MISSION UPDATES | March 27, 2023

Sols 3783-3784: A Picture Perfect Day – Or To Be More Exact, a Day Perfect for Taking Pictures!

Written by Catherine O'Connell-Cooper, Planetary Geologist at University of New Brunswick
This image shows part of the Curiosity rover in the bottom left and rock formations on the Mars surface up ahead.

Left Navigation camera, sol 3781 – showing the typical terrain at our current location. Credits: NASA/JPL-Caltech. Download image ›

Due to some delayed downlink of images, we didn’t receive all the information we needed in time to do contact science today. Although the data did eventually arrive, it was too late to allow us to get the arm out for contact science. Each planning day has a very strict timeline, in order to make our scheduled uplink time, which is MSL’s allotted time for using the Deep Space Network to get our plan up to the rover. Planning contact science targets takes most of the first two hours of work on any given day, so the three hour delay before the data was processed would likely have resulted in us missing our uplink slot – a rare occurrence for the super efficient MSL team, and one we aim to avoid at all costs!
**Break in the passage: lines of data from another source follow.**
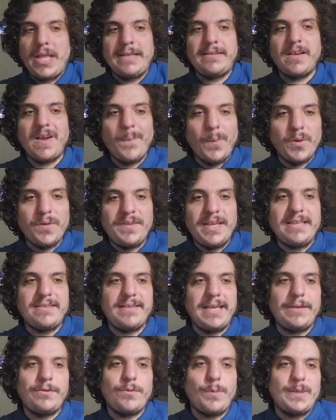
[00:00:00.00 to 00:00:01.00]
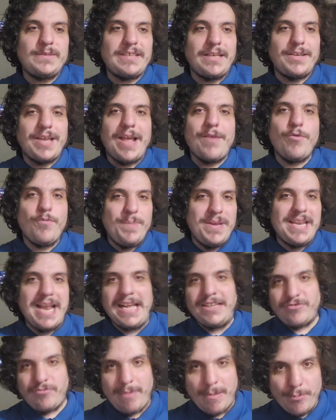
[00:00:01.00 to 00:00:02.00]
It's a couple of days later when I said it would be
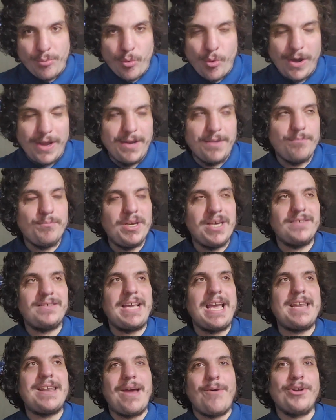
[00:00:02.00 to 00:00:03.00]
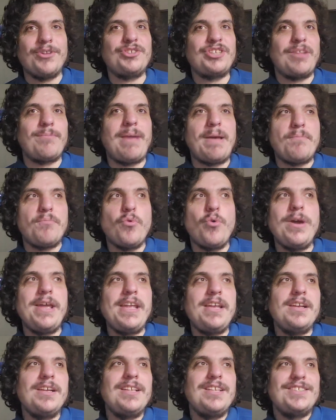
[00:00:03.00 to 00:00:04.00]
nice for my boy, because again, I want to shout my
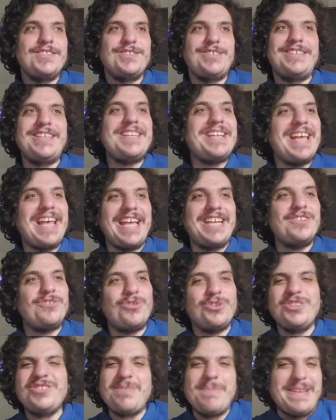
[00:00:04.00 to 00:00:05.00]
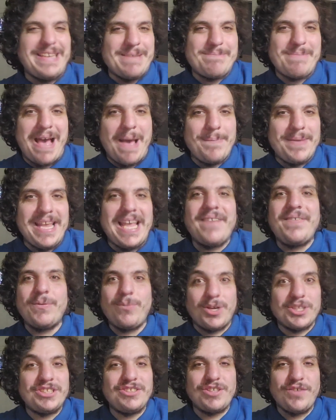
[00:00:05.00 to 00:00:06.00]
boy. So I did the intro just to make him happy if he
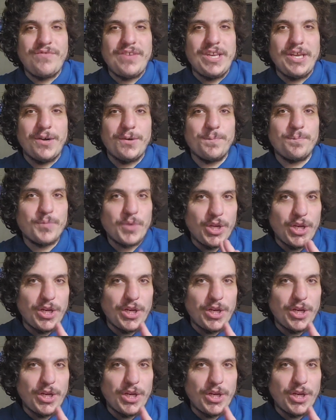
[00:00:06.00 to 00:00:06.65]
watches the video,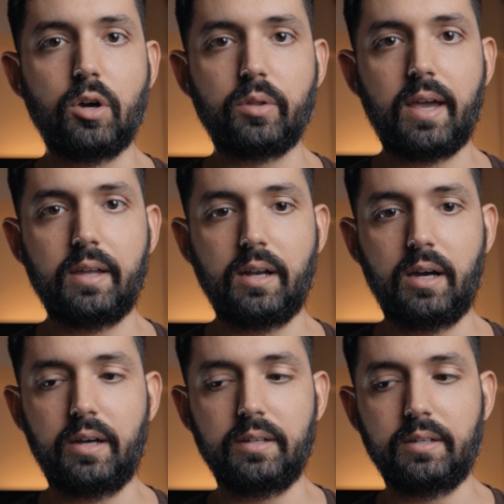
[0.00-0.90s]
know that
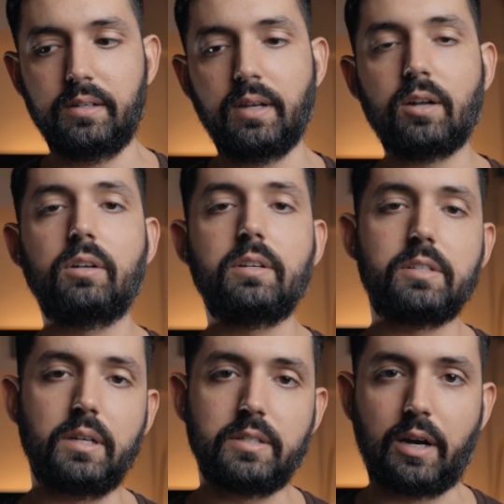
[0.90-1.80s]
not only
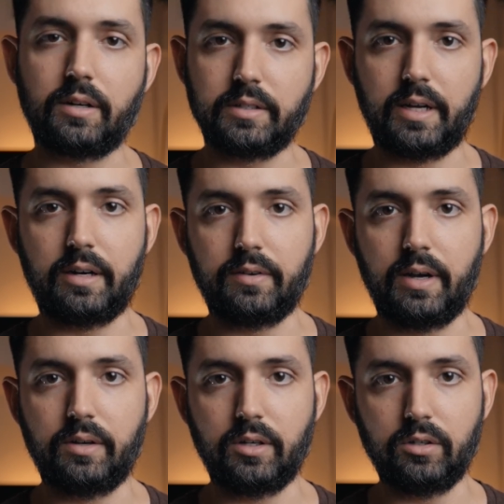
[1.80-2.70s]
does it get tiring to carry
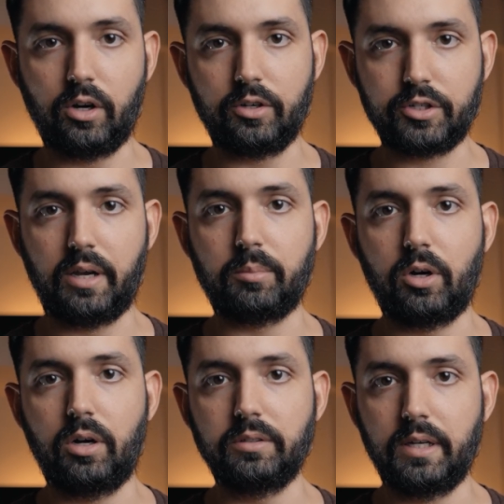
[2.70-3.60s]
around a large
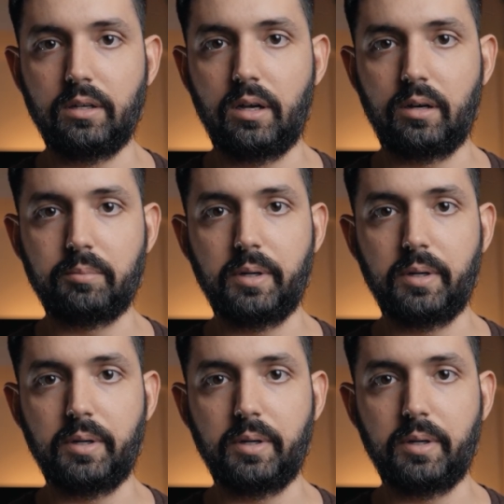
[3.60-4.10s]
camera all day long,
So instead, we decided to make it an imaging day, and lean heavily on the Mastcam and ChemCam teams, characterizing the area around the rover and beyond. Mastcam will take several small mosaics (e.g., 2 rows of 2 images, or 2 rows of 4 images) and ChemCam will use its Remote Micro Imager (RMI). On the far right of the workspace, Mastcam will image “Tacuiquene,” a block with nodules and laminations, which seems to be a float from along our future drive path, so we will get a taste of what is to come. There are a lot of vein features in this area, so both ChemCam and Mastcam will be looking at these. Close to the rover, ChemCam is using LIBS to analyze some of these raised veins at “Jauaperi” which will also be imaged by Mastcam. Just above this, Mastcam will image the strata or layers in the target “Cauame.” Further afield, Mastcam will image a large vein feature at “Los Azulitas” and reimage the veiny target “Cano Macareo” from a slightly different, closer perspective than the previous mosaic.

A small grey float “Cerra Duida” will get the most attention today – ChemCam will image this with the RMI (which gets very detailed images from a distance), take a “passive” measurement (i.e., not using the LIBS laser), and Mastcam will take a multispectral image of the target. We have analyzed quite a few of these grey floats in recent weeks, and the team is interested in learning more about them.

Our drive today will be a relatively short one (20 metres or so). The driving in this area is slow going. Rather than regular flat bedrock, we are facing rocks sticking out from sand patches with float stones loose on the surface (see the accompanying image). Some of the bedrock slabs here also move when driven on, such as today’s Mastcam target “Nosan Mountain” – providing quite the obstacle course for the rover planners to pick through.